■ RECORDS FOR THE TASK:

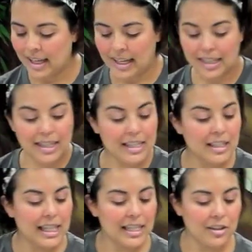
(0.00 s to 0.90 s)
And then you
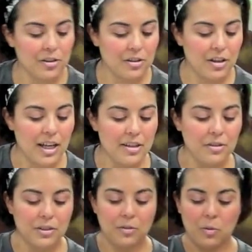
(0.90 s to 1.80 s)
get your other
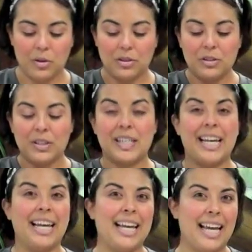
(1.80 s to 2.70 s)
two corners
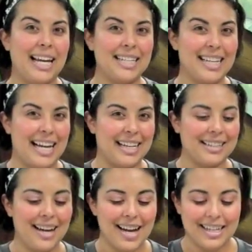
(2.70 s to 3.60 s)
and tie a
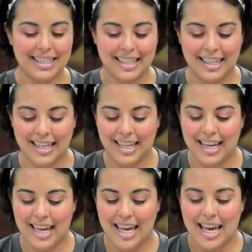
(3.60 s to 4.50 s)
knot.
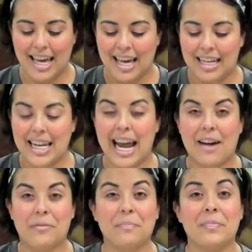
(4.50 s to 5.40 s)
Now,
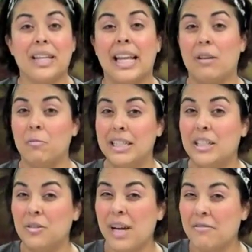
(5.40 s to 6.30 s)
we
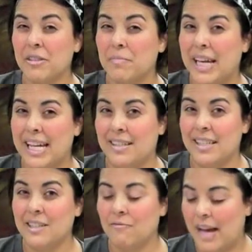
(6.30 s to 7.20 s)
do have some
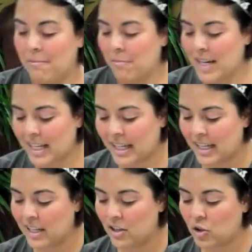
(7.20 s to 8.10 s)
excess fabric,
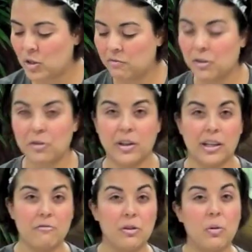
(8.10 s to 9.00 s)
so if, you're,
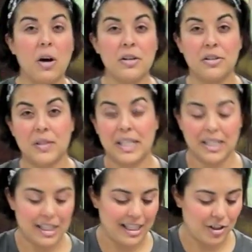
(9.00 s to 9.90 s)
if you are using a
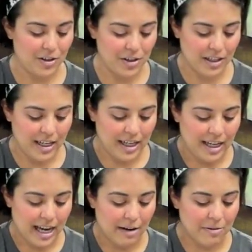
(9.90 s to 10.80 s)
t-shirt,
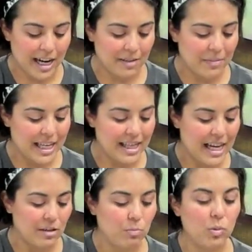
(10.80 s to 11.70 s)
I recommend that
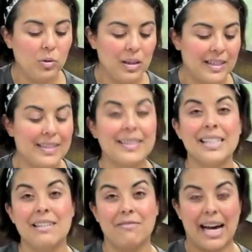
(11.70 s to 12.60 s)
you pull the
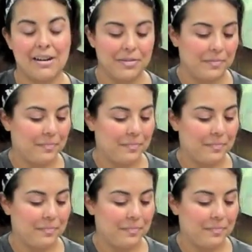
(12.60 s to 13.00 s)
sleeve out.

■ WHAT YOU WILL DO:
Pictures in the records above are left out; print everything else exactly as written.

■ ANSWER FOR THE TASK:
(0.00 s to 0.90 s)
And then you
(0.90 s to 1.80 s)
get your other
(1.80 s to 2.70 s)
two corners
(2.70 s to 3.60 s)
and tie a
(3.60 s to 4.50 s)
knot.
(4.50 s to 5.40 s)
Now,
(5.40 s to 6.30 s)
we
(6.30 s to 7.20 s)
do have some
(7.20 s to 8.10 s)
excess fabric,
(8.10 s to 9.00 s)
so if, you're,
(9.00 s to 9.90 s)
if you are using a
(9.90 s to 10.80 s)
t-shirt,
(10.80 s to 11.70 s)
I recommend that
(11.70 s to 12.60 s)
you pull the
(12.60 s to 13.00 s)
sleeve out.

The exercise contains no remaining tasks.